**Supplied entries**.
# # # # #

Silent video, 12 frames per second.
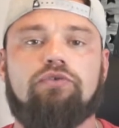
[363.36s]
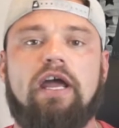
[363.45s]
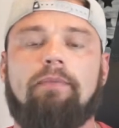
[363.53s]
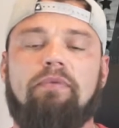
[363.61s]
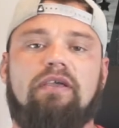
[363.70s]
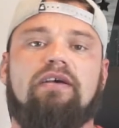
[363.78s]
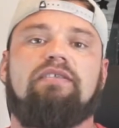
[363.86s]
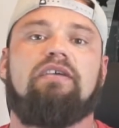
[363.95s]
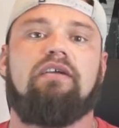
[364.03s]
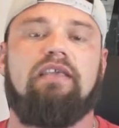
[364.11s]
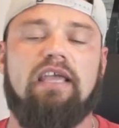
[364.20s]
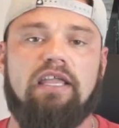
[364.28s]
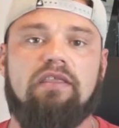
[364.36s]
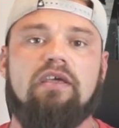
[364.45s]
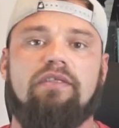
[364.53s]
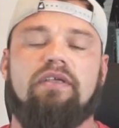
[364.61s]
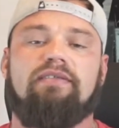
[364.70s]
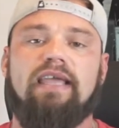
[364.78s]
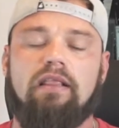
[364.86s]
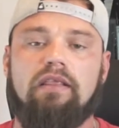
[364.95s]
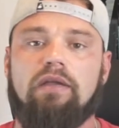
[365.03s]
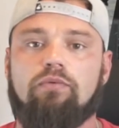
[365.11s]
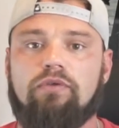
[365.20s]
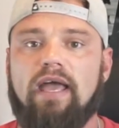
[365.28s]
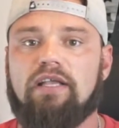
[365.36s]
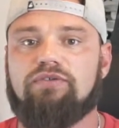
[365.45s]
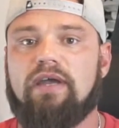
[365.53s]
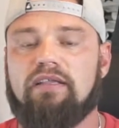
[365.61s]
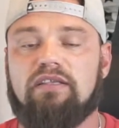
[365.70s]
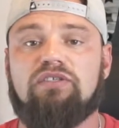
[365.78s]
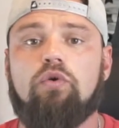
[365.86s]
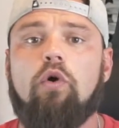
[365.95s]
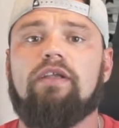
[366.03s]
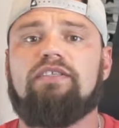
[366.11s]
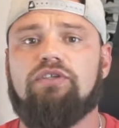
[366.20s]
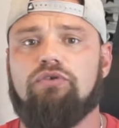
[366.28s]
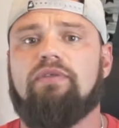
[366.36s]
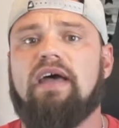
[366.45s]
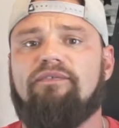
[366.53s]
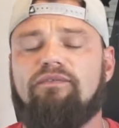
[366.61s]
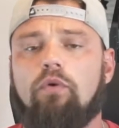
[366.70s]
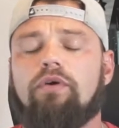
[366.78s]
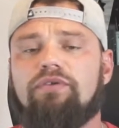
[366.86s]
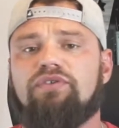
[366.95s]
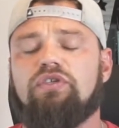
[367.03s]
tract because, again, the dandelion root extract is going to do that for you.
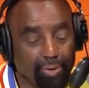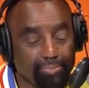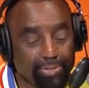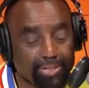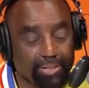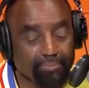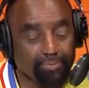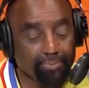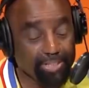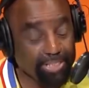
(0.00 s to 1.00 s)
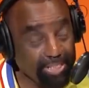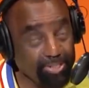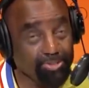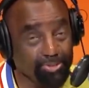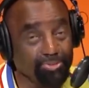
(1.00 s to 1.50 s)
A representative from the
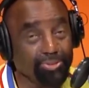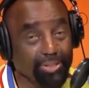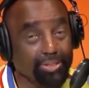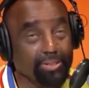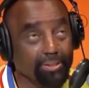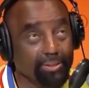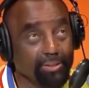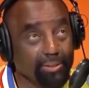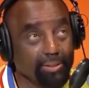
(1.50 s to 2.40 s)
teachers union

# # # # #

Return all of the lines above without alteration, minus the pictures.

**Response to this exercise**.
Silent video, 12 frames per second.
[363.36s]
[363.45s]
[363.53s]
[363.61s]
[363.70s]
[363.78s]
[363.86s]
[363.95s]
[364.03s]
[364.11s]
[364.20s]
[364.28s]
[364.36s]
[364.45s]
[364.53s]
[364.61s]
[364.70s]
[364.78s]
[364.86s]
[364.95s]
[365.03s]
[365.11s]
[365.20s]
[365.28s]
[365.36s]
[365.45s]
[365.53s]
[365.61s]
[365.70s]
[365.78s]
[365.86s]
[365.95s]
[366.03s]
[366.11s]
[366.20s]
[366.28s]
[366.36s]
[366.45s]
[366.53s]
[366.61s]
[366.70s]
[366.78s]
[366.86s]
[366.95s]
[367.03s]
tract because, again, the dandelion root extract is going to do that for you.
(0.00 s to 1.00 s)
(1.00 s to 1.50 s)
A representative from the
(1.50 s to 2.40 s)
teachers union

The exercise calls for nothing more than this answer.